# Example: Dentate Gyrus¶

The dataset used in here for velocity analysis is from the dentate gyrus, a part of the hippocampus which is involved in learning, episodic memory formation and spatial coding. It is measured using 10X Genomics Chromium and described in Hochgerner et al. (2018). The data consists of 25,919 genes across 3,396 cells and provides several interesting characteristics.

We use a stochastic version of the model for transcriptional dynamics used in velocyto (developed by the Linnarsson lab and Kharchenko Lab).

RNA velocity reference https://www.nature.com/articles/s41586-018-0414-6 This notebook is based on http://pklab.med.harvard.edu/velocyto/notebooks/R/DG1.nb.html

Files needed: 10X43_1.loom (will be downloaded automatically) Optional files: DG_umap.npy, DG_clusters.npy

```
In [1]:
```

```
from IPython.core.display import display, HTML
display(HTML("<style>.container { width:90% !important; }</style>"))
%matplotlib inline
import scvelo as scv
scv.logging.print_version()
```

```
Running scvelo 0.1.14.dev35+c86e453 on 2019-01-21 09:26.
```

We change the matplotlib defaults for beautified visualization.

```
In [2]:
```

```
scv.settings.set_figure_params('scvelo')
```

## Load and cleanup the data¶

Read your data file (loom, h5ad, xlsx, csv, tab, txt …) to an AnnData object.

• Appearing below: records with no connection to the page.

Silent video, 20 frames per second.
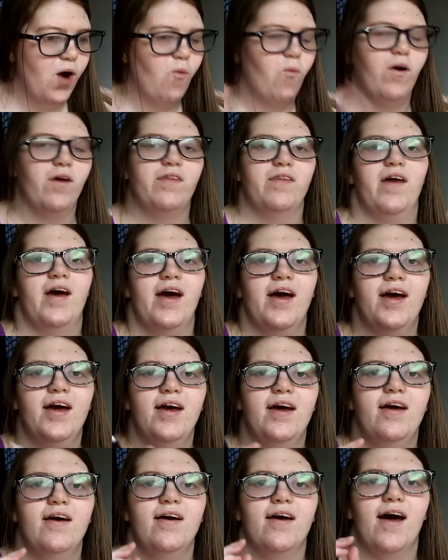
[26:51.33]
when
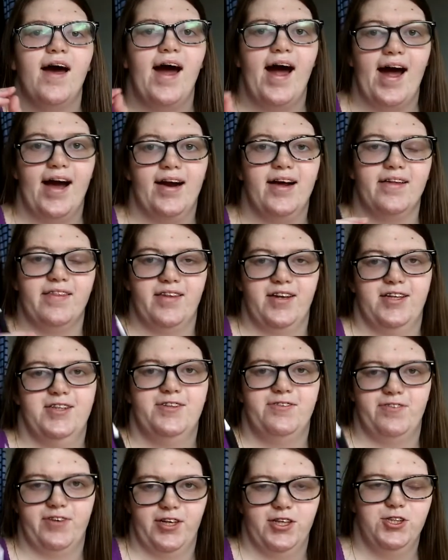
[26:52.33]
they added
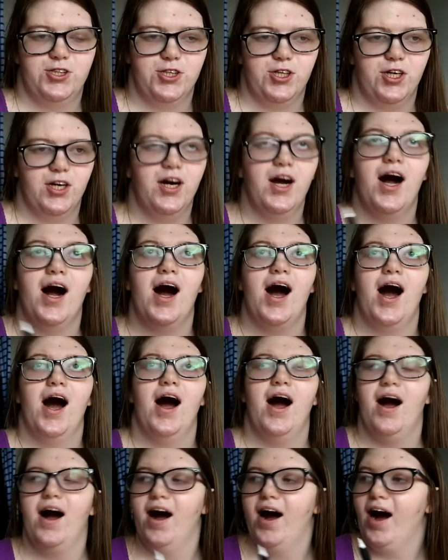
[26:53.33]
this feature,
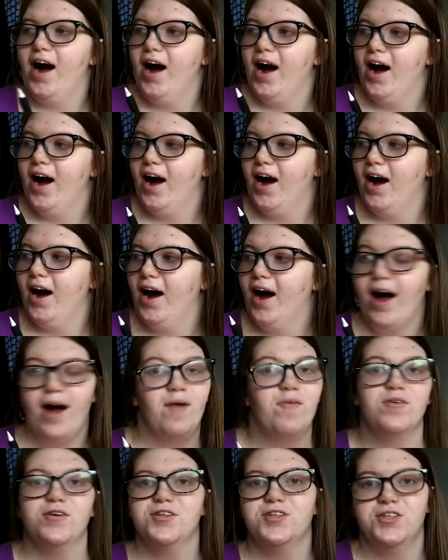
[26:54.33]

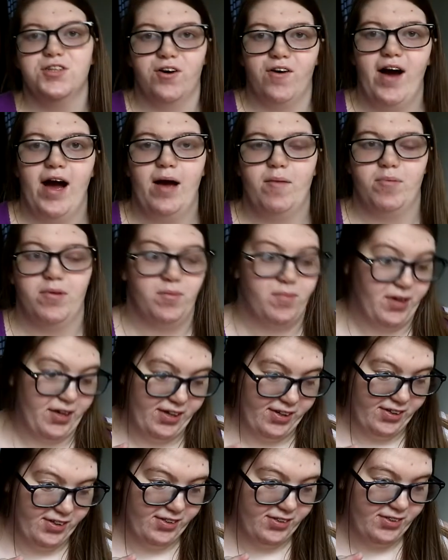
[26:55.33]
I was so happy
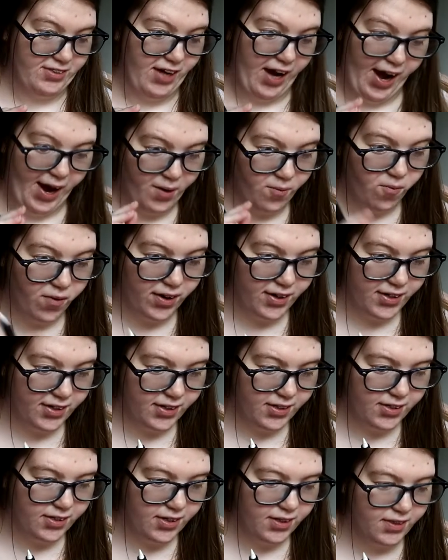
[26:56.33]
because I
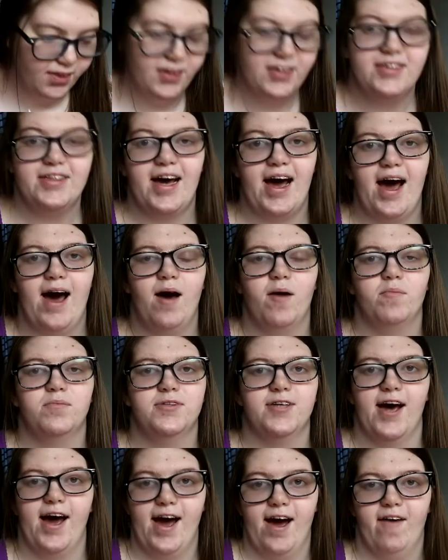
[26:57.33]
wanted this app
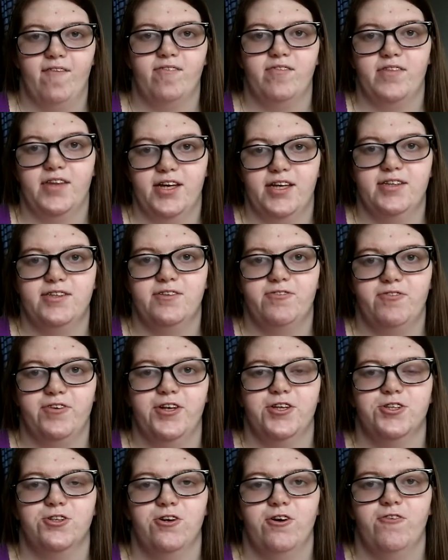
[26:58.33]
to have this
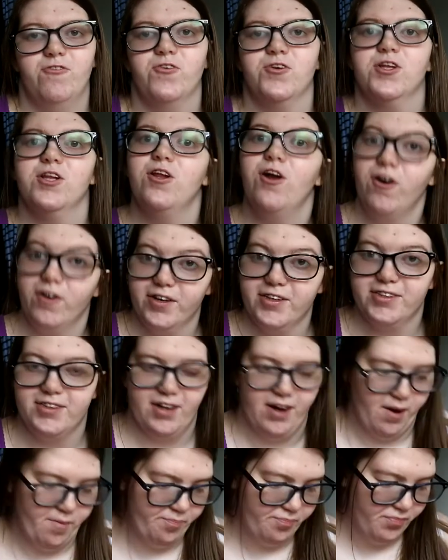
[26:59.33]
feature for the longest
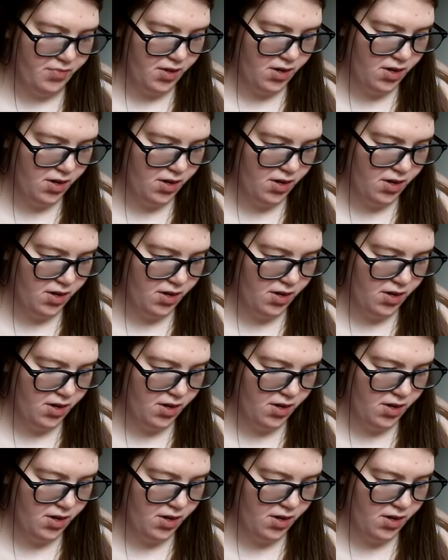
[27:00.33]
time.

If you want to merge your loom file into an already existing AnnData
object, use `scv.utils.merge(adata, adata_loom)`

.

```
In [3]:
```

```
adata = scv.read("data/DentateGyrus/10X43_1.loom", sparse=True, cache=True,
backup_url="http://pklab.med.harvard.edu/velocyto/DG1/10X43_1.loom")
```

We have a first look into the proportions of spliced/unspliced abundances in our data.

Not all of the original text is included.